Key elements of affective humanistic approaches to education, as well as communicative and constructivist approaches, will also be taken account of in building a coherent methodology, that is the fulfilment of the integrated “philosophy”.
Principles of a ludic methodology
As previously stated, in order to come into effect, an approach has to take shape within an appropriate methodology. A methodology can be defined as a collection of principles and actions that intend a didactic purpose (Balboni, 1999; Bosisio, 2005). Besides being coherent with the reference approach, it has to constitute a guideline for teaching techniques—in this case, techniques that use computer games as an effective tool for (language) learning.

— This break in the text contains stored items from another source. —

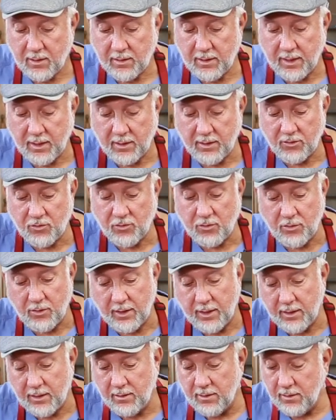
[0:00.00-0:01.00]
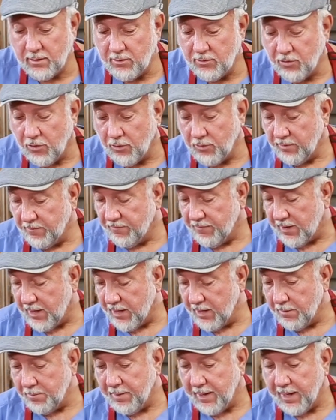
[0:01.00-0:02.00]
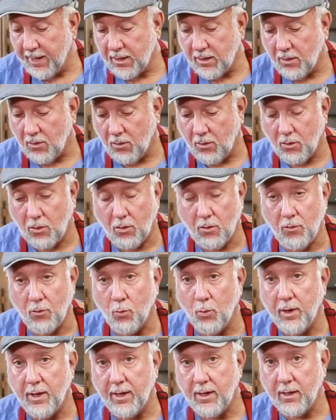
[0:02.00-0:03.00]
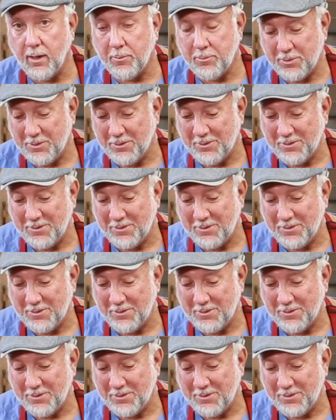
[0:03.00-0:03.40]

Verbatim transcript: Now let's go ahead, turn the fire back all the way up.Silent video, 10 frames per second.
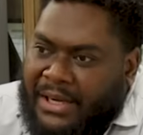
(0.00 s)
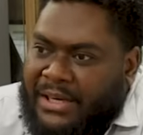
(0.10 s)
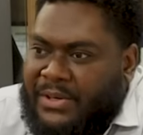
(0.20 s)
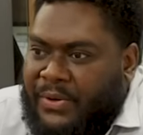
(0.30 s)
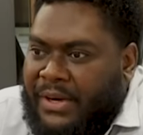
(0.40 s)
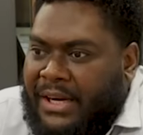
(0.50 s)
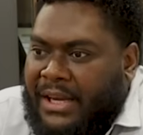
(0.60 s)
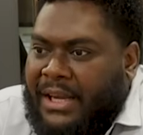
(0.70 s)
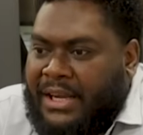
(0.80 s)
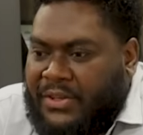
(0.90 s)
is already there.
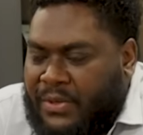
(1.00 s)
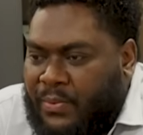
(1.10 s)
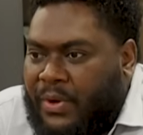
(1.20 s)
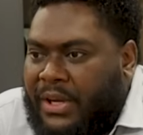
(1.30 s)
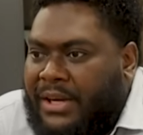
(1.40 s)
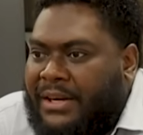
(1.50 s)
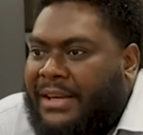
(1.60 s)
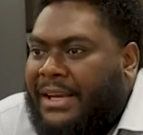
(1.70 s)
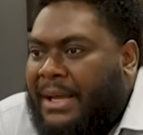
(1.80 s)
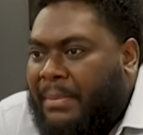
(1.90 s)
I can just walk in,
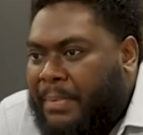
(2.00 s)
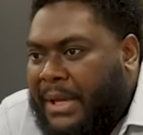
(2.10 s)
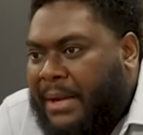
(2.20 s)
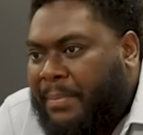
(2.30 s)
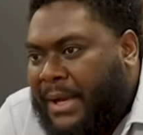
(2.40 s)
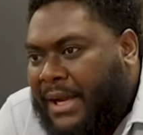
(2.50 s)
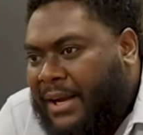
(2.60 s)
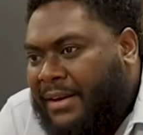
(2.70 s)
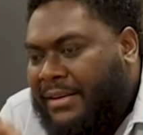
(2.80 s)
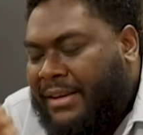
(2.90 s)
pick up my
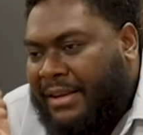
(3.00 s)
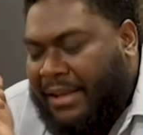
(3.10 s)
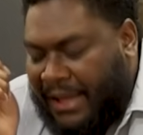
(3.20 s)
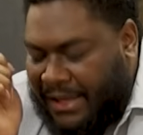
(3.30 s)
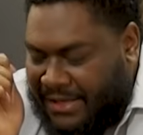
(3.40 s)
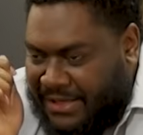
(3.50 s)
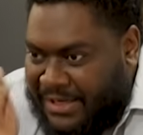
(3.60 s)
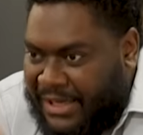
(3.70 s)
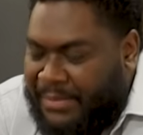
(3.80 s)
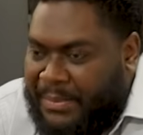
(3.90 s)
card, and
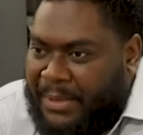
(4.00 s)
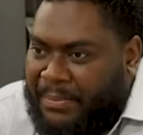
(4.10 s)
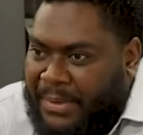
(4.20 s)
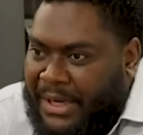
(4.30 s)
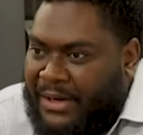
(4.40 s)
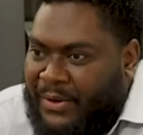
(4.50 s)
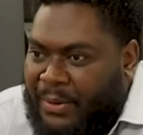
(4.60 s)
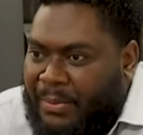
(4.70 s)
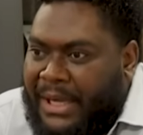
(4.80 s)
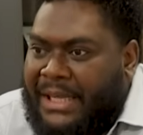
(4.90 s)
set my PIN on
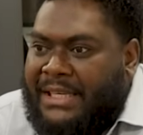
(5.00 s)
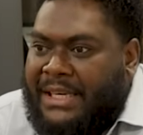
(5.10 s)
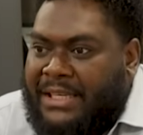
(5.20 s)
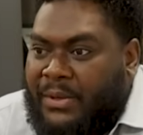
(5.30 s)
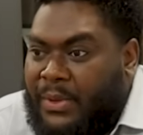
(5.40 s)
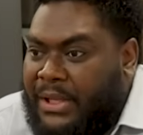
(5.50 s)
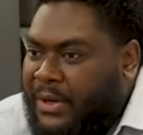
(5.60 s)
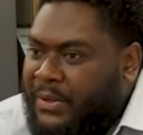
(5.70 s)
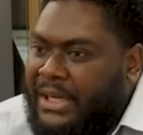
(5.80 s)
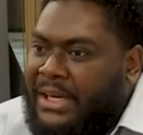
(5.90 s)
my NCSL
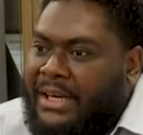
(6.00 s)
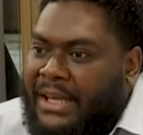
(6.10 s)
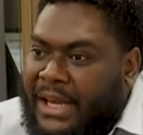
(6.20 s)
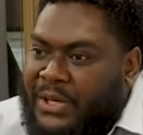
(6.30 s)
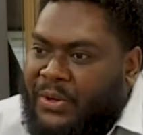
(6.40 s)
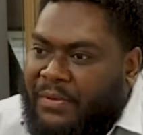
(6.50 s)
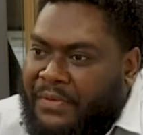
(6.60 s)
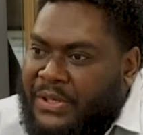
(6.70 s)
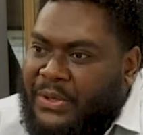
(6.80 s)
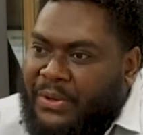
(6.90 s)
without needing an actual
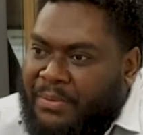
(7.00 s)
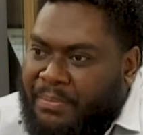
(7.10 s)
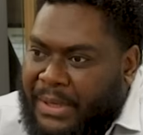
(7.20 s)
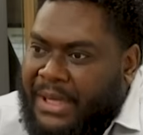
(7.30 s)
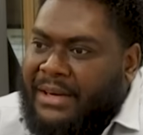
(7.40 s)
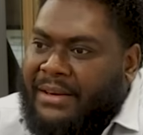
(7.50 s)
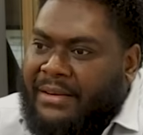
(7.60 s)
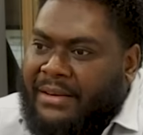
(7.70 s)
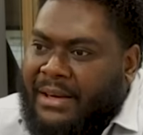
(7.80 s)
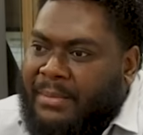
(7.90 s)
physical PIN
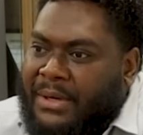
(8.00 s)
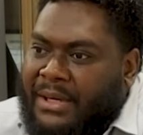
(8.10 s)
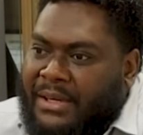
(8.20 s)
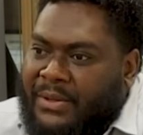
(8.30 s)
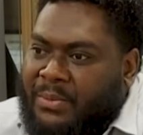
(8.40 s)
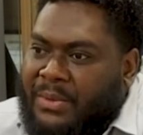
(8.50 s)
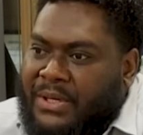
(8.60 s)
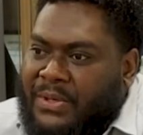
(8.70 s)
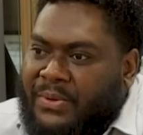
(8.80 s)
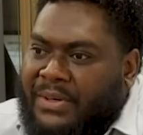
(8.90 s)
number to be issued.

It should consequently not come as a surprise that the most suitable methodology for reaching such objectives is usually referred to as ludic methodology. Ludic here is a key adjective: it does not merely mean “playful”, it also involves the philosophical and anthropological concept of ludicity (Caon & Rutka, 2004; ConceiçãoLopes, 2005, 2008; Rutka, 2006; Lombardi, in press), that is the social phenomenon—“indicating a quality and a state that are not just characteristic of childhood, but that are shared by all age groups” (Conceição Lopes, 2005, p.3) — derived by a play situation (Huizinga,1939), an intrinsic attitude characterized by gratuitousness, liberty, enjoyment, creativity, and a relationship with the world around oneself.
Learning, therefore, should not be fun(if it is actually fun, as in games, much the better): learning should respect this fundamental stateof humankind, which since the early childhood stands up as the main resource for discovering, experiencing, growingup (Bruner, 1983) — the cornerstones of education in its broadest sense.